If something makes my nervous system spike, I don’t force it. I used to think I had to fix everything immediately, that I had to power through discomfort to heal. But my body doesn’t work that way. It needs slow, gentle, gradual. It needs me to stop treating healing like a performance.

If I feel anger or frustration, I let it be there. I spent so many years suppressing anger because I was afraid of being too much, too difficult, too inconvenient. But anger is information. It’s my body’s way of saying this isn’t okay. And I’m learning that I don’t have to fix it or explain it away. I just have to let it exist.

If my body needs rest, I rest. This one is still hard. Because I’ve spent my whole life believing that my worth is tied to productivity. But I’m learning that rest isn’t laziness. It’s not weakness. It’s how my body repairs. It’s how I survive.


What I Wish I’d Known Sooner

I wish I’d known that my body wasn’t the enemy. That the pain, the fatigue, the nervous system dysregulation — none of it was a punishment. It was communication.

I wish I’d known that boundaries weren’t selfish. That saying no wasn’t a failure. That asking for what I needed wasn’t asking for too much.

I wish I’d known that I didn’t have to earn my right to exist by being useful. That I was allowed to take up space, to have needs, to prioritize my own wellbeing without feeling guilty about it.

But I didn’t know those things. So I learned them the hard way.

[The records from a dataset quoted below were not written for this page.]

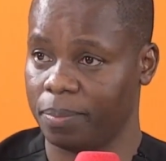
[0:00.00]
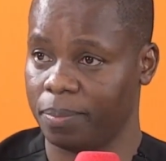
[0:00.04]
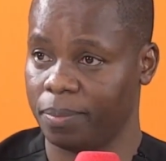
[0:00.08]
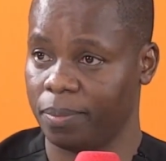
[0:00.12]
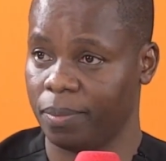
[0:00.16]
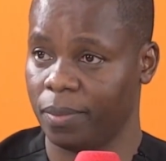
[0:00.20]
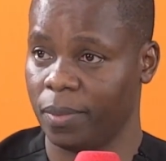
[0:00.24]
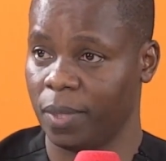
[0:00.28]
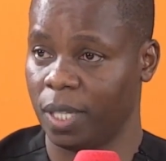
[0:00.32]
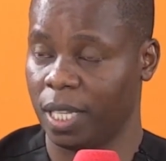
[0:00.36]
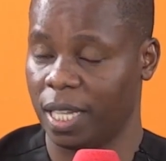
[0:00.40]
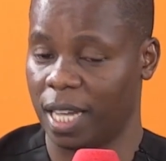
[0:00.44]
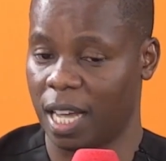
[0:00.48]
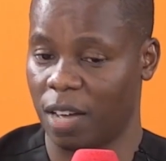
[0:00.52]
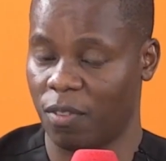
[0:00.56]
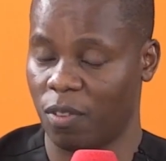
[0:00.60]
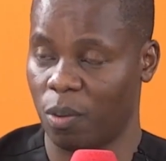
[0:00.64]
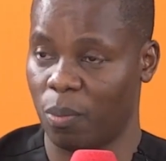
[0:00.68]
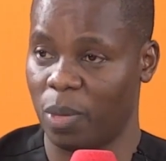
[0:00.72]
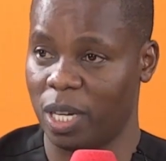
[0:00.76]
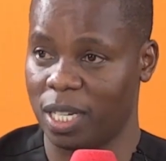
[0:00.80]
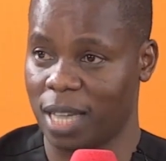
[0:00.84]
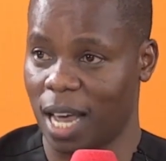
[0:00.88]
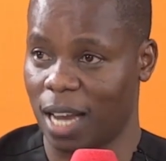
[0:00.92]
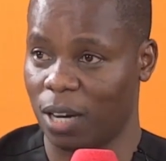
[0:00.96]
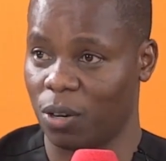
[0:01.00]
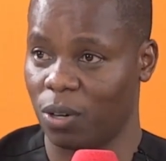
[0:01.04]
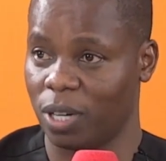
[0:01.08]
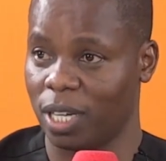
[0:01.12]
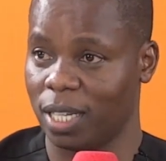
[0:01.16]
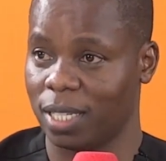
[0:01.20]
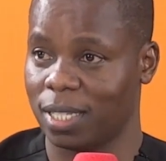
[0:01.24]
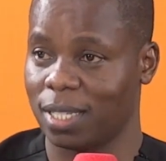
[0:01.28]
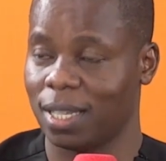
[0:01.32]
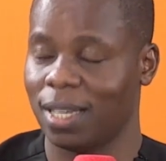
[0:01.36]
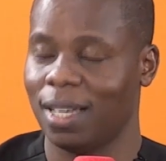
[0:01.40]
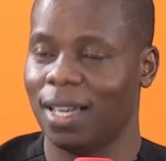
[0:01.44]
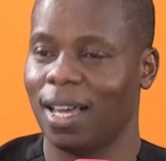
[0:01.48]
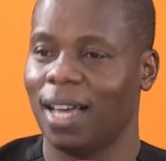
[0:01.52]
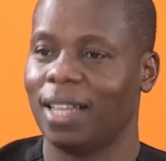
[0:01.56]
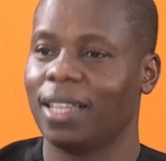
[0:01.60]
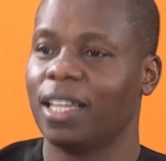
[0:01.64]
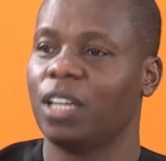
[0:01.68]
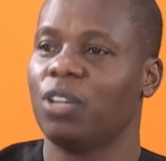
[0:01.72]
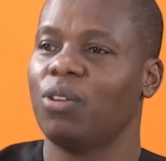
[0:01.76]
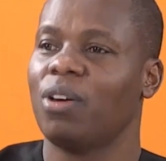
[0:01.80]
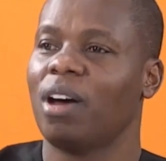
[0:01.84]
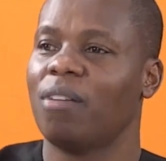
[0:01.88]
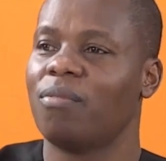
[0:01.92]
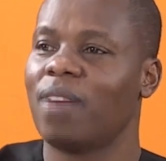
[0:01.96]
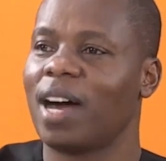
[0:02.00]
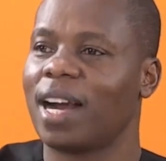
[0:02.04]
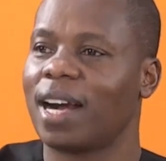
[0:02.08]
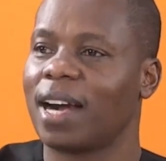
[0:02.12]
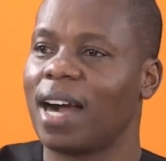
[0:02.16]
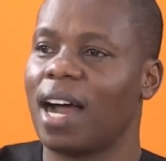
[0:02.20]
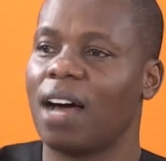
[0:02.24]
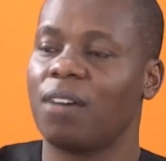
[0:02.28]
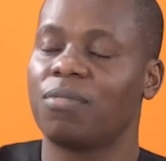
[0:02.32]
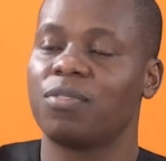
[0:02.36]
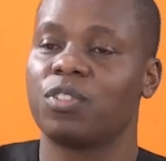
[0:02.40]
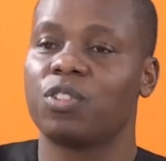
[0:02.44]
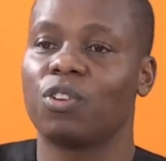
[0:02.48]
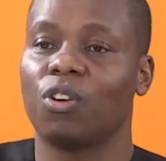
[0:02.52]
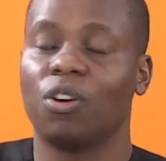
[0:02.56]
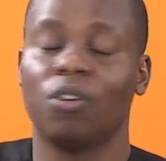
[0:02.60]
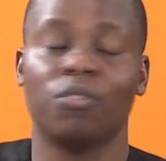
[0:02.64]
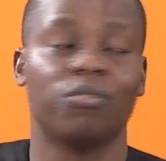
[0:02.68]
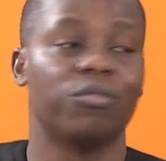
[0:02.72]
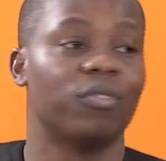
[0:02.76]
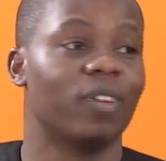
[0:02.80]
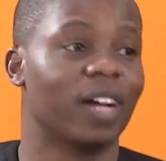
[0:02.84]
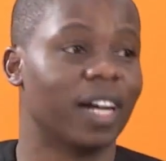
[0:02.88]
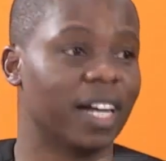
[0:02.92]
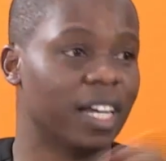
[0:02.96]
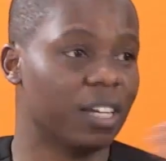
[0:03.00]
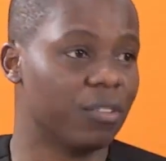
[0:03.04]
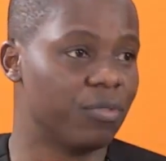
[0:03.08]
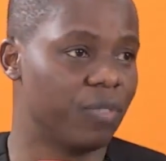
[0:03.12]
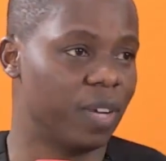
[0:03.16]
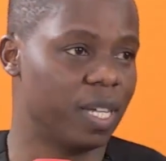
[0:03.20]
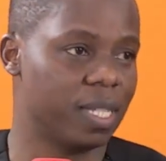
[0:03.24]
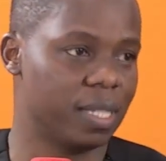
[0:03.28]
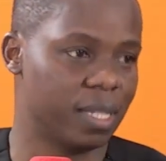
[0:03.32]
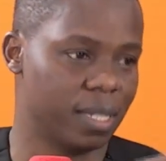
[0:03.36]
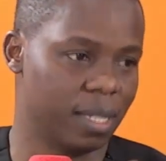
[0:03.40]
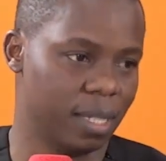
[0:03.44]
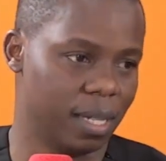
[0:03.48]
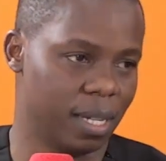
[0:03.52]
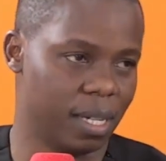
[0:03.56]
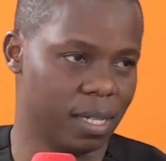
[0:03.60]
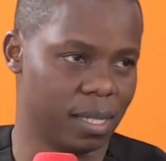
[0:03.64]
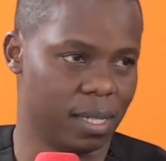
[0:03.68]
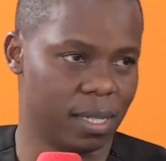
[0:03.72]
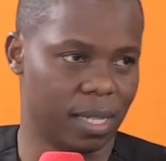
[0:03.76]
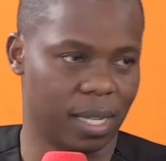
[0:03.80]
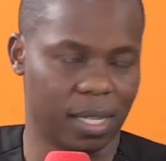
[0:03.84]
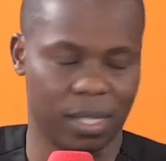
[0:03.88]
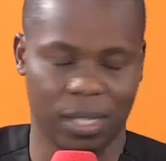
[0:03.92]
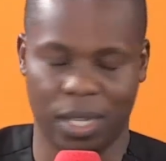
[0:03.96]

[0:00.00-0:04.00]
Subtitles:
The government allocates, and then you have a raft of ring fencing, as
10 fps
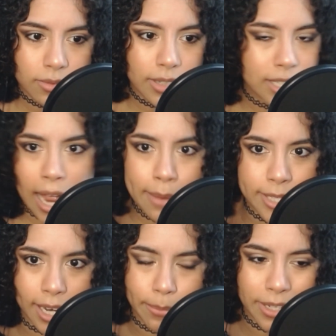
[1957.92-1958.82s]
Let's
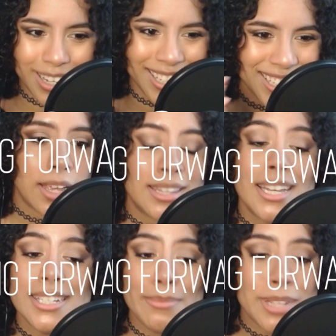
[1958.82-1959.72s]
timestamp it.
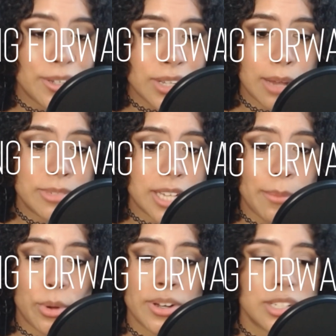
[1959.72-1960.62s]
Unless something new comes up
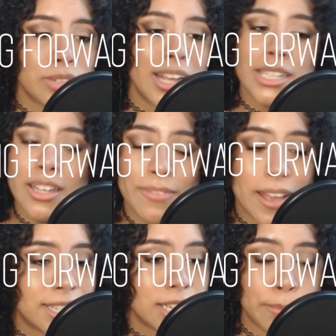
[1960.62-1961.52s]
or it directly
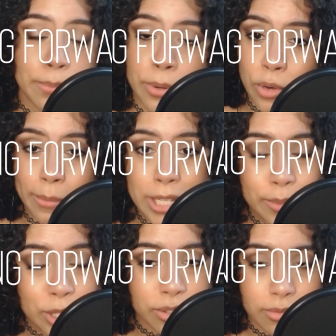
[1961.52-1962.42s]
affects his performance,
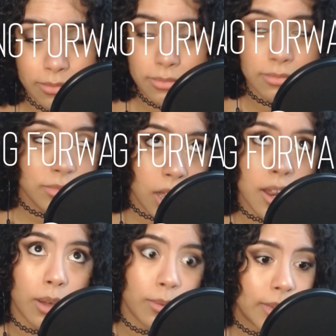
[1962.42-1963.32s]
which,
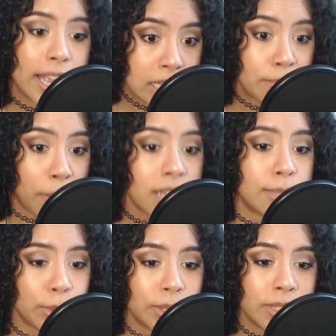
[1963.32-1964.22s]
is
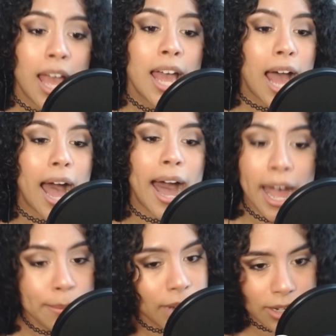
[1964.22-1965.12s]
possible,
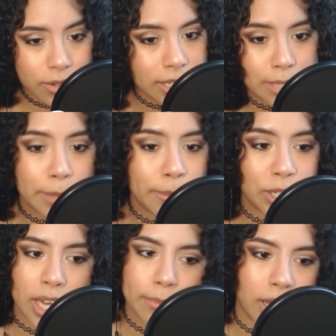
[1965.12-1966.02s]
I'm not going to spend much
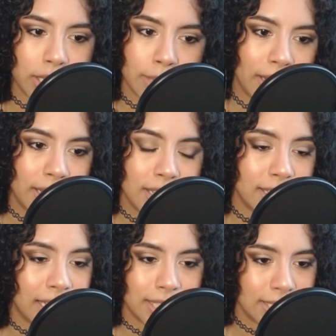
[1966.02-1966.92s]
time talking about Ian's
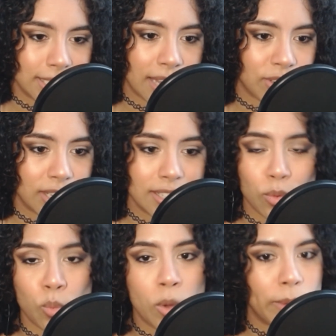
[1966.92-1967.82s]
identity after this,
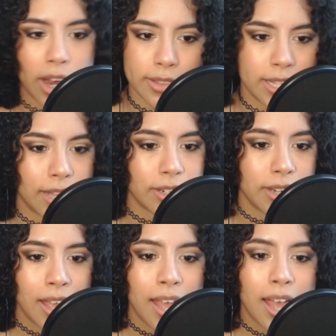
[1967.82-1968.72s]
one way or the other.
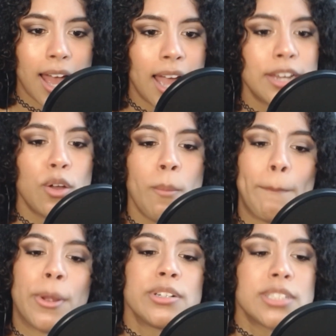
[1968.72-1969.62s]
I don't
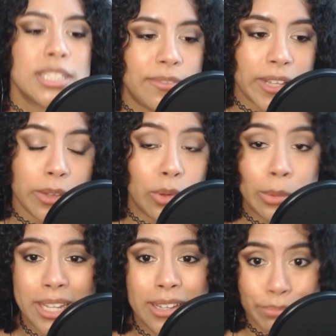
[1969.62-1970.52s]
personally feel it will
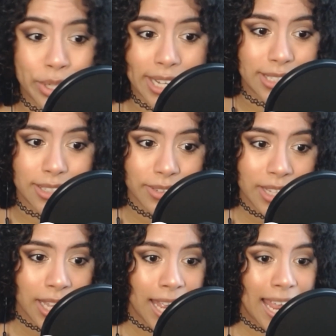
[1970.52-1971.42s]
be productive.
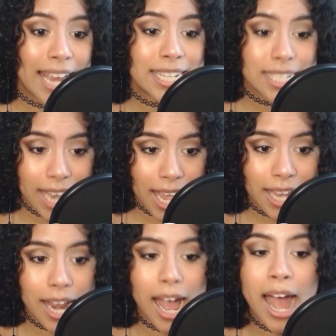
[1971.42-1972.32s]

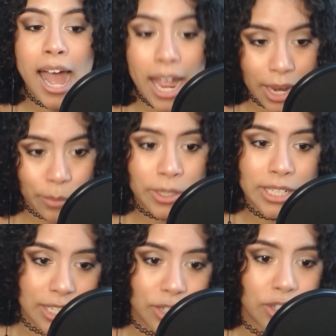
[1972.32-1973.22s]
Instead, I will
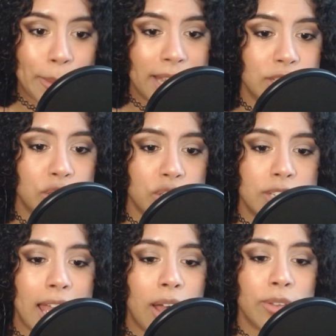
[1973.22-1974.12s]
continue to pay attention
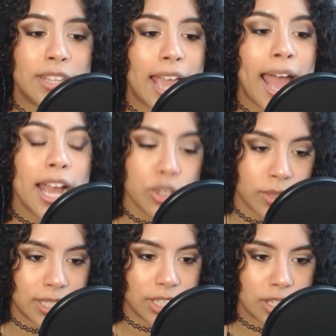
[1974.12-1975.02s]
to how the actual
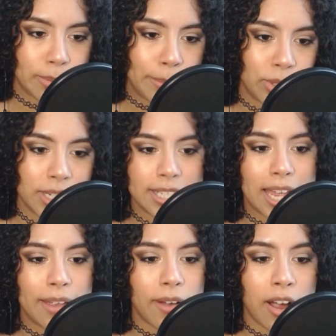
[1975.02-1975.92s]
Indigenous people in his
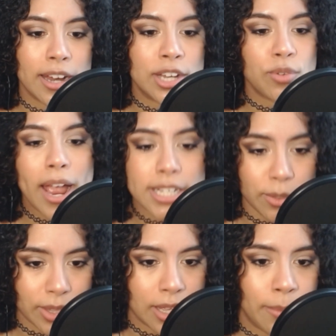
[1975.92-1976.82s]
life are interacting
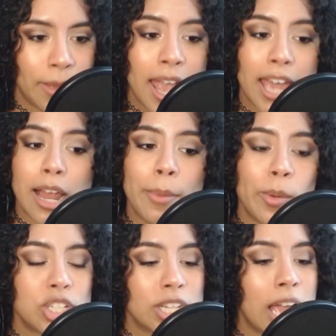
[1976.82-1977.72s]
with him, and I'll be
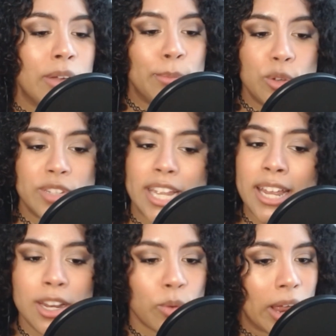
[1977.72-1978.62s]
watching how he moves in
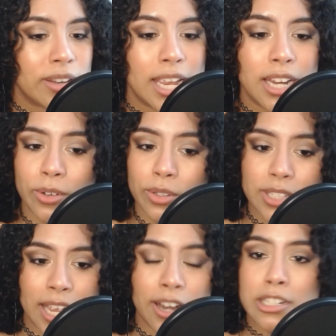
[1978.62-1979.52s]
and around Native folks
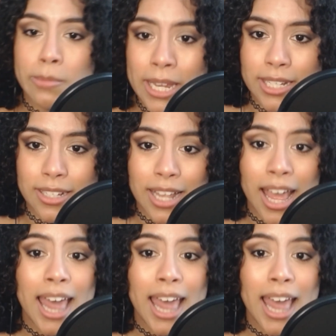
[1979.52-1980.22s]
in our spaces.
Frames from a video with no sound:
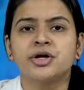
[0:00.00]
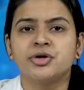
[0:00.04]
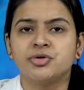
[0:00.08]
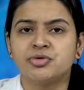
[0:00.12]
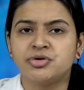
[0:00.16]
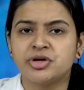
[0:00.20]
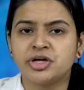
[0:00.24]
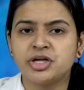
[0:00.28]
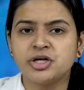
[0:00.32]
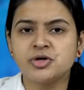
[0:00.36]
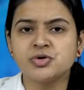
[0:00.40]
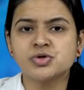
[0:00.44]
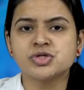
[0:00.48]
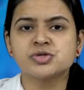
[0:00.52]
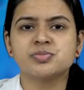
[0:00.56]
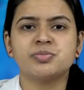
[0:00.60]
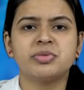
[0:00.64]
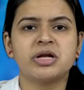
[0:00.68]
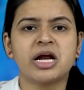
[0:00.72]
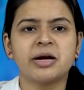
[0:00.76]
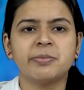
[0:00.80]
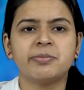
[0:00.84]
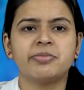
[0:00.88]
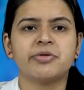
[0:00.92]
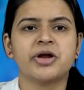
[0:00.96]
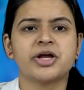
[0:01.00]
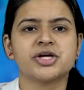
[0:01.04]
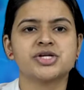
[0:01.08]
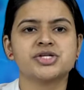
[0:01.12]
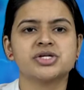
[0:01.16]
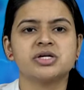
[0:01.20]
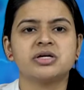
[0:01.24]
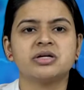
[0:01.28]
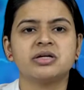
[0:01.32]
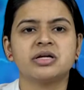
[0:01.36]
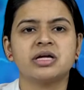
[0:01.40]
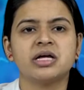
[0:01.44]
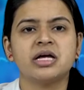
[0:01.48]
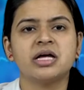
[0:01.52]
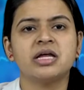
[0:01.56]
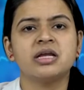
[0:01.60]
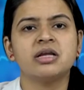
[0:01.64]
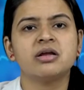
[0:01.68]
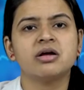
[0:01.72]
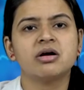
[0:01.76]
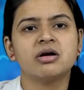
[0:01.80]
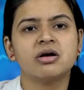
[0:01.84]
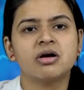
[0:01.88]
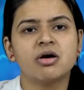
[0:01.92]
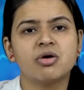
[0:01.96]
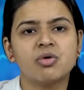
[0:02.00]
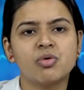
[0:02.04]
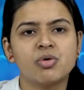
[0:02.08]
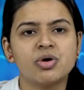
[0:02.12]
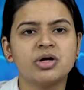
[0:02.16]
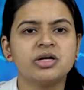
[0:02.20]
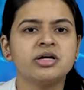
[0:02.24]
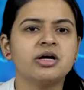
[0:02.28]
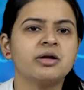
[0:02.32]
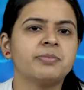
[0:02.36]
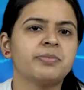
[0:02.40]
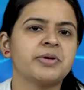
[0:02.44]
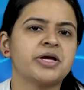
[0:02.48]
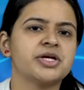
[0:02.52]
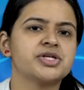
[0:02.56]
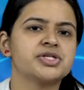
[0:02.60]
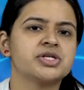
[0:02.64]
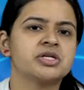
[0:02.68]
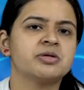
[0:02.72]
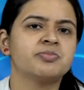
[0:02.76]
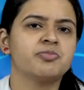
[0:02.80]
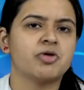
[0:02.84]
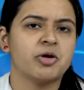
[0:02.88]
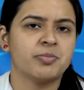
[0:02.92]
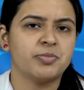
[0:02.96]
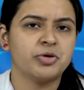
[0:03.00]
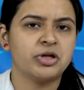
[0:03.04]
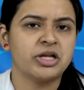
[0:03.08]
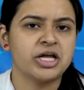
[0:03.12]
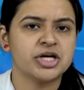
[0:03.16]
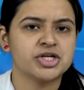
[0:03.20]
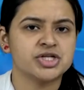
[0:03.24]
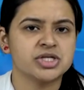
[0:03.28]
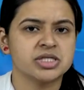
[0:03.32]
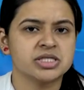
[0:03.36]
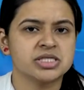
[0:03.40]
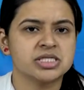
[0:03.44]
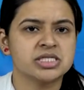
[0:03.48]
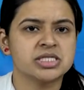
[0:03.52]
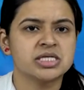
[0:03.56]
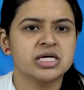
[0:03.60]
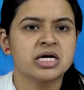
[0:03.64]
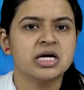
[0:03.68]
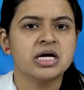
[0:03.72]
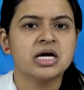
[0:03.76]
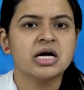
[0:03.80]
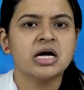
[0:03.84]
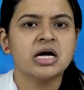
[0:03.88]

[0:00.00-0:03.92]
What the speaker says: to reduce blood pressure in older patient populations.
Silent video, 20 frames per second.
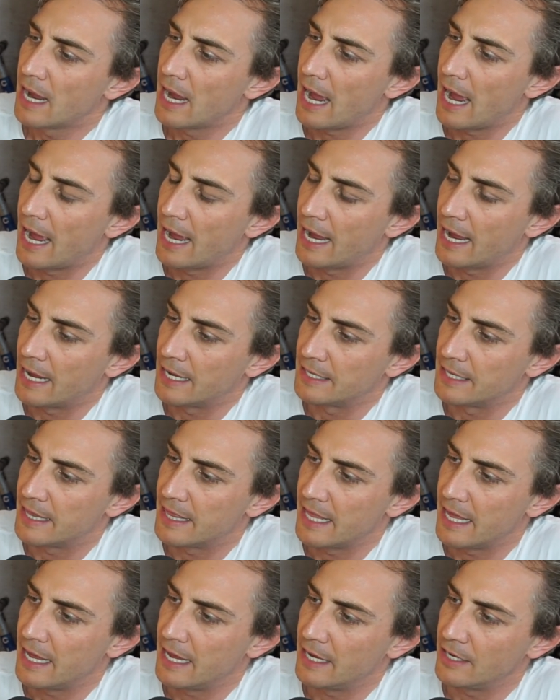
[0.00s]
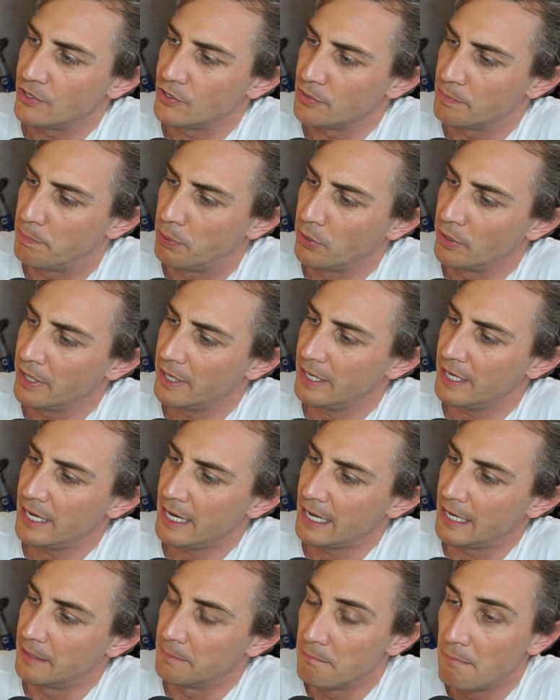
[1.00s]
and then you put it
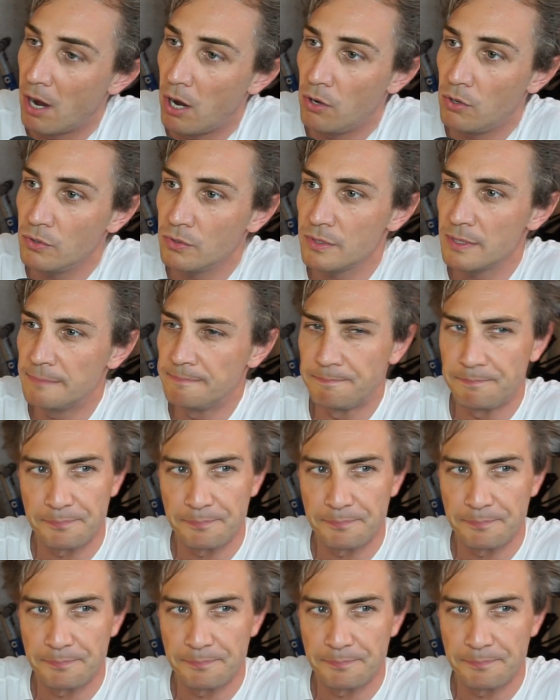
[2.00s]
in a mold.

And if you’re reading this and you recognize yourself in any of this — if you’ve spent years overriding your body’s signals, pushing through, suppressing your needs because you thought that’s what strength looked like — I want you to know this:

Your body isn’t trying to work against you. It’s trying to protect you. And the sooner you start listening, the less it has to scream.

I’m still learning. I’m still messy. I’m still figuring out how to exist in a body that requires more care than I was ever taught to give it.

But I’m listening now. And that’s the start.


References

  1. Maté, G. (2003). When the Body Says No: The Cost of Hidden Stress. Knopf Canada.